My research interests mainly focus on developing and exploiting multiscale modeling methods such as density functional theory (DFT), combined with data-driven techniques like machine learning (ML) to help understand, design, and discover next-generation heterogeneous catalysts and functional materials for a broad range of pressing scientific issues related to sustainable chemical production and energy conversion and storage. My past research works include significant contributions to a wide variety of interdisciplinary projects, for example:
1) Exploiting ML neural network to develop electric dipole-related descriptors for catalytic surface-adsorbates interactions (J. Am. Chem. Soc., 2020, 142, 7737-7743). The proposed descriptors were recommended as a “promising new type of catalytic descriptor” on Science, 2020, 368, 727-728 as the “editor’s choice”.
2) For the first time, establishing interpretable machine-learned mathematical formulas to quantitatively determine catalytic-related properties from vibrational spectroscopy (J. Am. Chem. Soc., 2022, 144, 16069–16076). This study dramatically broadens the utility of spectroscopic tools in the context of catalysis.

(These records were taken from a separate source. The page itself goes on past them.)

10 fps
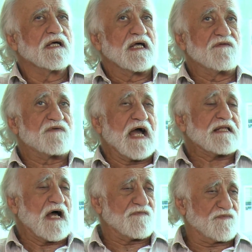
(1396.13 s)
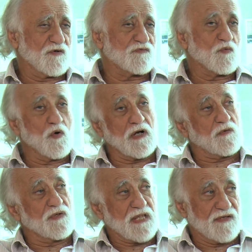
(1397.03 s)
In fact, our first
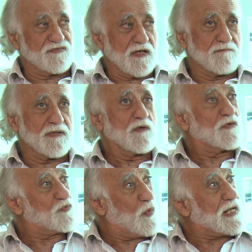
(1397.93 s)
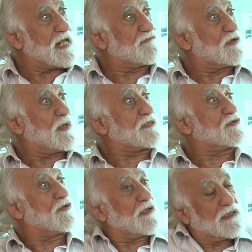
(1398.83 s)
work with ACMP was 1 heavyweight
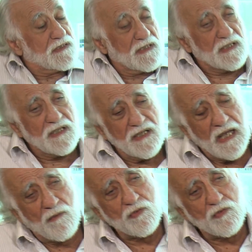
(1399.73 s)
core. And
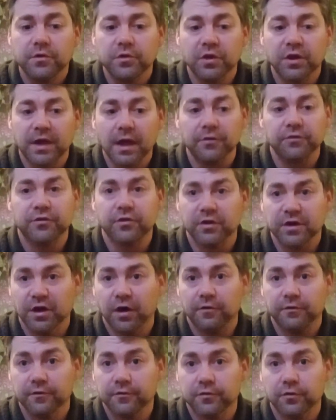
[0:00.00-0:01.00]
You can turn it
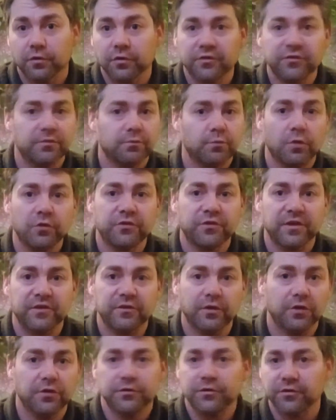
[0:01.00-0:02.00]
off, of course. Once
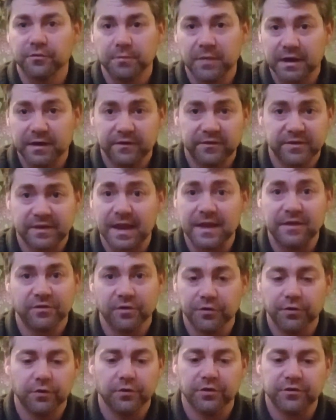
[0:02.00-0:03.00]
it's on, doesn't mean it stays
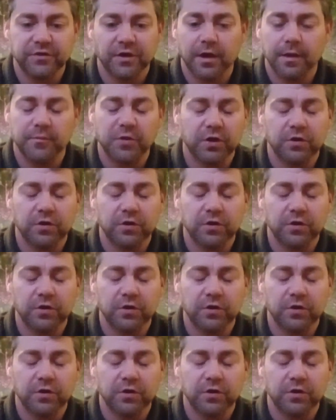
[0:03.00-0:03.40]
on all the time.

3) Exploiting high-throughput DFT + ML to accelerate perovskite-type catalysts discovery for a wide range of chemical looping applications, such as air separation, CO2/H2O splitting, and methane partial oxidation (Energy Environ. Sci., 2022, 15, 1512–1528). The effectiveness of this approach has been experimentally validated, with many of the predicted perovskites outperforming the previous benchmark by a factor of >2.

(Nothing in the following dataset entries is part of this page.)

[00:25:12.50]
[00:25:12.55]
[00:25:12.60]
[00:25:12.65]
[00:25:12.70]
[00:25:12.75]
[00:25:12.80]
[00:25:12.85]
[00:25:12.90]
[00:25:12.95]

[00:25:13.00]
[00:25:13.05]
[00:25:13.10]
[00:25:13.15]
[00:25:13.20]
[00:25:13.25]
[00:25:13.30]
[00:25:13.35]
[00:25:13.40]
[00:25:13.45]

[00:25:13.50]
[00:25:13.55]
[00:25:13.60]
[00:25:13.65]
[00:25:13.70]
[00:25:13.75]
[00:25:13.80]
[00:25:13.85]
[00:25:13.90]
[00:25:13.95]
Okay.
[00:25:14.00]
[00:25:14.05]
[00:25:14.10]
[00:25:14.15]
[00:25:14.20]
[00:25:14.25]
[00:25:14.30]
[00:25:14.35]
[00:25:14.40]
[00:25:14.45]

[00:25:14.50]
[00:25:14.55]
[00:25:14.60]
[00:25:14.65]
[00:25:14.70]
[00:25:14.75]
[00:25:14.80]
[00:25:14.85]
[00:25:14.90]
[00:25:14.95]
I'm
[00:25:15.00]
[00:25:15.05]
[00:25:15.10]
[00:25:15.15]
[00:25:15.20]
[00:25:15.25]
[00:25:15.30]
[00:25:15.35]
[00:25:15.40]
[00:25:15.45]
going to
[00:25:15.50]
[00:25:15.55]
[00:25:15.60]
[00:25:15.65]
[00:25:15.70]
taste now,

The long-term vision of my future research group is to integrate computational modeling (e.g., DFT) and data-driven techniques (e.g., machine learning) to help understand and design advanced catalysts. Our research will cover a broad range of pressing fundamental and applied scientific issues, providing in-silico solutions to the major challenges pertaining to sustainable chemical production and energy conversion & storage.